Problem description: Quote the records that follow in full, leaving the pictures out.

[Stored data entries]
*** Begin section ***
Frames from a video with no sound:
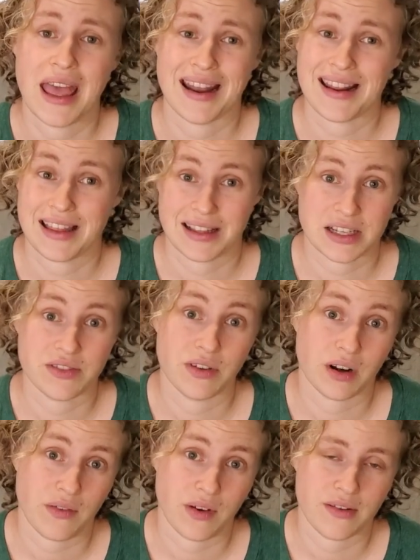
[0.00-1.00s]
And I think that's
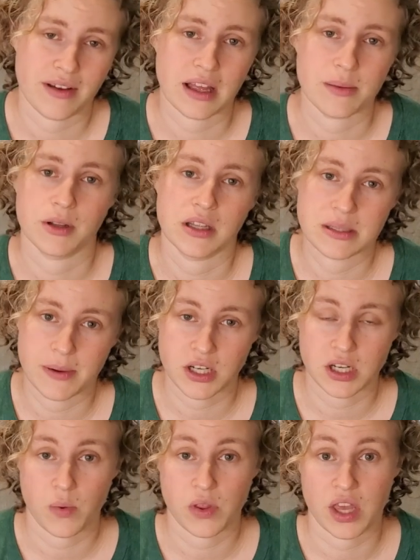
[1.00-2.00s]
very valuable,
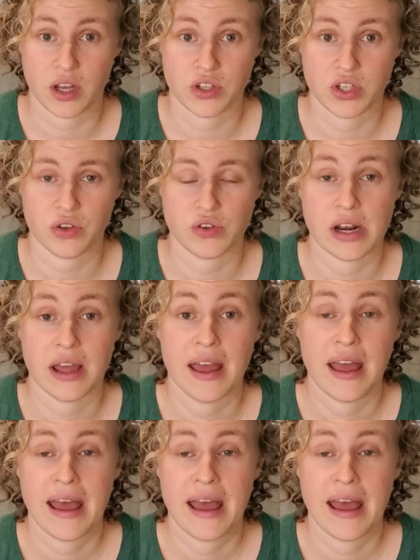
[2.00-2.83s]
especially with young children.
*** End section ***
Your response:
Frames from a video with no sound:
[0.00-1.00s]
And I think that's
[1.00-2.00s]
very valuable,
[2.00-2.83s]
especially with young children.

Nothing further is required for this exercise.